### Provided data
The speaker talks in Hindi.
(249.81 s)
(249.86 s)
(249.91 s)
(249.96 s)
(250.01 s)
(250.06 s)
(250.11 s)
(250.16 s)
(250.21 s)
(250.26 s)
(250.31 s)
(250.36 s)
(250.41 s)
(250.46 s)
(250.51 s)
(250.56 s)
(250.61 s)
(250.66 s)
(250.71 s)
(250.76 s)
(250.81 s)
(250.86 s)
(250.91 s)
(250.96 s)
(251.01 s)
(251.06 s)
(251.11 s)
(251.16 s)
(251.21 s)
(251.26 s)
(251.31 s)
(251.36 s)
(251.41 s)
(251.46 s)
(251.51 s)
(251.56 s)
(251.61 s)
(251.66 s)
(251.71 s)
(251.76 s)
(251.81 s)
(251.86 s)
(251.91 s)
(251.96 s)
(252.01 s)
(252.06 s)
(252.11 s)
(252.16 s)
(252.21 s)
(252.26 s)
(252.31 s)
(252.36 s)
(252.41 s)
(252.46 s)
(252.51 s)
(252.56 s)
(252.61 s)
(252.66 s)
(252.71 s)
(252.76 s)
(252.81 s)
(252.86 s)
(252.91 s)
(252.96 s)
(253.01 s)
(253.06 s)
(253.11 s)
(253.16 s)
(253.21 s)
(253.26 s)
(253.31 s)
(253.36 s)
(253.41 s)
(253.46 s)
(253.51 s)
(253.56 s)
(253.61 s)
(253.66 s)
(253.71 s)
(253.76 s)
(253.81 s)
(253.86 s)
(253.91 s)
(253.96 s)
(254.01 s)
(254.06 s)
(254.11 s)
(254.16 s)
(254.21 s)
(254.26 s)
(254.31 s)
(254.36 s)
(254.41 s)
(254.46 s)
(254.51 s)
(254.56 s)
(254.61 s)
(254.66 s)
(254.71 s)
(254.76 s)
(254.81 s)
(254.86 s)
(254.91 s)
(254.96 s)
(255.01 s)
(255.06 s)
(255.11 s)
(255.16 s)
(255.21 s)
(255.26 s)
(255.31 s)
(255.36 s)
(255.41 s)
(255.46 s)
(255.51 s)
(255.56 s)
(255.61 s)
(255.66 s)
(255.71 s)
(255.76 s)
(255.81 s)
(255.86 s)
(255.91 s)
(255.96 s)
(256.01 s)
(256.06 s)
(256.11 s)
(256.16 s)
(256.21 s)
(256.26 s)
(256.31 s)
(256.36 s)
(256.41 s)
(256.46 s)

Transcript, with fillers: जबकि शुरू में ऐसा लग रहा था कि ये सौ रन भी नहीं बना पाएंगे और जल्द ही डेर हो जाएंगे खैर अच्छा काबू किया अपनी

### Exercise brief
The task requires that all the material be restated word for word.

### Result of the task
The speaker talks in Hindi.
(249.81 s)
(249.86 s)
(249.91 s)
(249.96 s)
(250.01 s)
(250.06 s)
(250.11 s)
(250.16 s)
(250.21 s)
(250.26 s)
(250.31 s)
(250.36 s)
(250.41 s)
(250.46 s)
(250.51 s)
(250.56 s)
(250.61 s)
(250.66 s)
(250.71 s)
(250.76 s)
(250.81 s)
(250.86 s)
(250.91 s)
(250.96 s)
(251.01 s)
(251.06 s)
(251.11 s)
(251.16 s)
(251.21 s)
(251.26 s)
(251.31 s)
(251.36 s)
(251.41 s)
(251.46 s)
(251.51 s)
(251.56 s)
(251.61 s)
(251.66 s)
(251.71 s)
(251.76 s)
(251.81 s)
(251.86 s)
(251.91 s)
(251.96 s)
(252.01 s)
(252.06 s)
(252.11 s)
(252.16 s)
(252.21 s)
(252.26 s)
(252.31 s)
(252.36 s)
(252.41 s)
(252.46 s)
(252.51 s)
(252.56 s)
(252.61 s)
(252.66 s)
(252.71 s)
(252.76 s)
(252.81 s)
(252.86 s)
(252.91 s)
(252.96 s)
(253.01 s)
(253.06 s)
(253.11 s)
(253.16 s)
(253.21 s)
(253.26 s)
(253.31 s)
(253.36 s)
(253.41 s)
(253.46 s)
(253.51 s)
(253.56 s)
(253.61 s)
(253.66 s)
(253.71 s)
(253.76 s)
(253.81 s)
(253.86 s)
(253.91 s)
(253.96 s)
(254.01 s)
(254.06 s)
(254.11 s)
(254.16 s)
(254.21 s)
(254.26 s)
(254.31 s)
(254.36 s)
(254.41 s)
(254.46 s)
(254.51 s)
(254.56 s)
(254.61 s)
(254.66 s)
(254.71 s)
(254.76 s)
(254.81 s)
(254.86 s)
(254.91 s)
(254.96 s)
(255.01 s)
(255.06 s)
(255.11 s)
(255.16 s)
(255.21 s)
(255.26 s)
(255.31 s)
(255.36 s)
(255.41 s)
(255.46 s)
(255.51 s)
(255.56 s)
(255.61 s)
(255.66 s)
(255.71 s)
(255.76 s)
(255.81 s)
(255.86 s)
(255.91 s)
(255.96 s)
(256.01 s)
(256.06 s)
(256.11 s)
(256.16 s)
(256.21 s)
(256.26 s)
(256.31 s)
(256.36 s)
(256.41 s)
(256.46 s)

Transcript, with fillers: जबकि शुरू में ऐसा लग रहा था कि ये सौ रन भी नहीं बना पाएंगे और जल्द ही डेर हो जाएंगे खैर अच्छा काबू किया अपनी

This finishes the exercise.